§ What is being asked
The entries below should be set down again exactly, with every picture left out.

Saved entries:
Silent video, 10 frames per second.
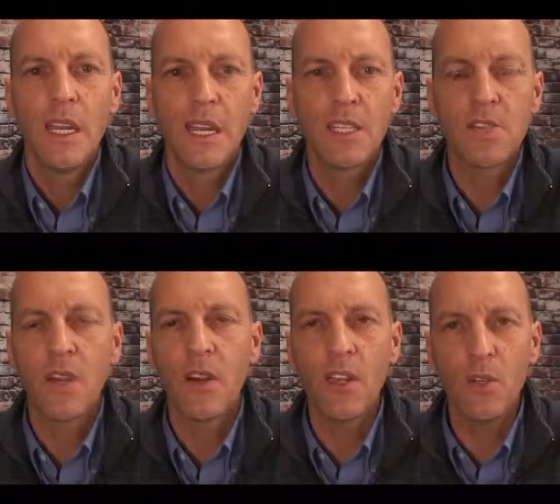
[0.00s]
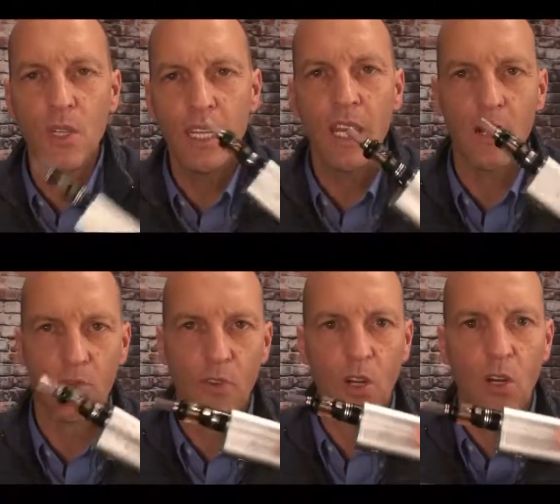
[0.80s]
It has a very unique
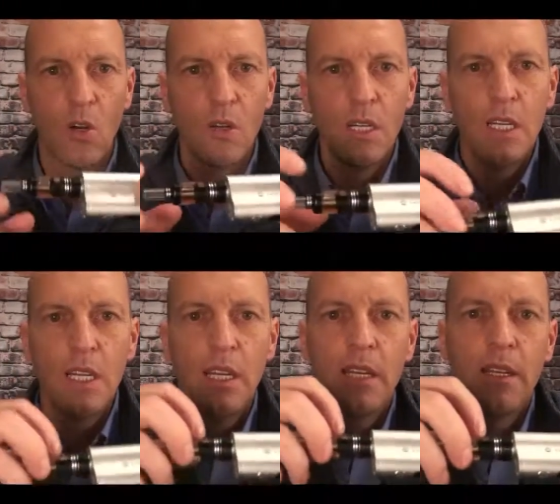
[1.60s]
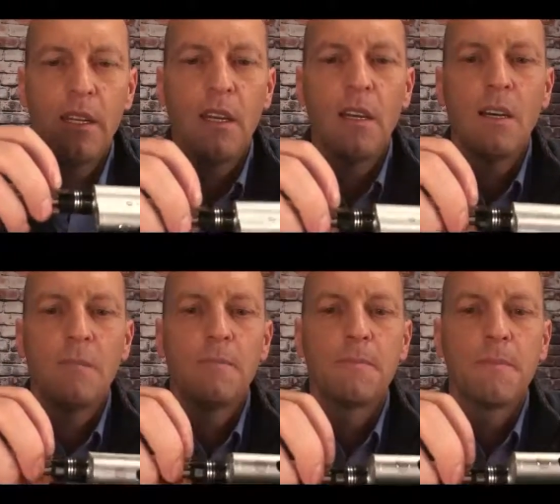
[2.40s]
airflow, and
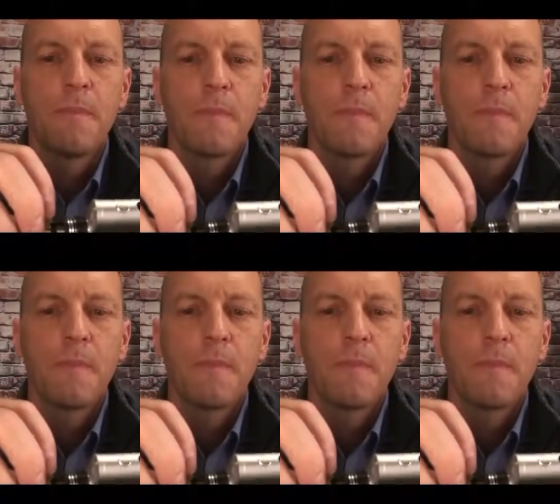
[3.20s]
um,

§ Solution
Silent video, 10 frames per second.
[0.00s]
[0.80s]
It has a very unique
[1.60s]
[2.40s]
airflow, and
[3.20s]
um,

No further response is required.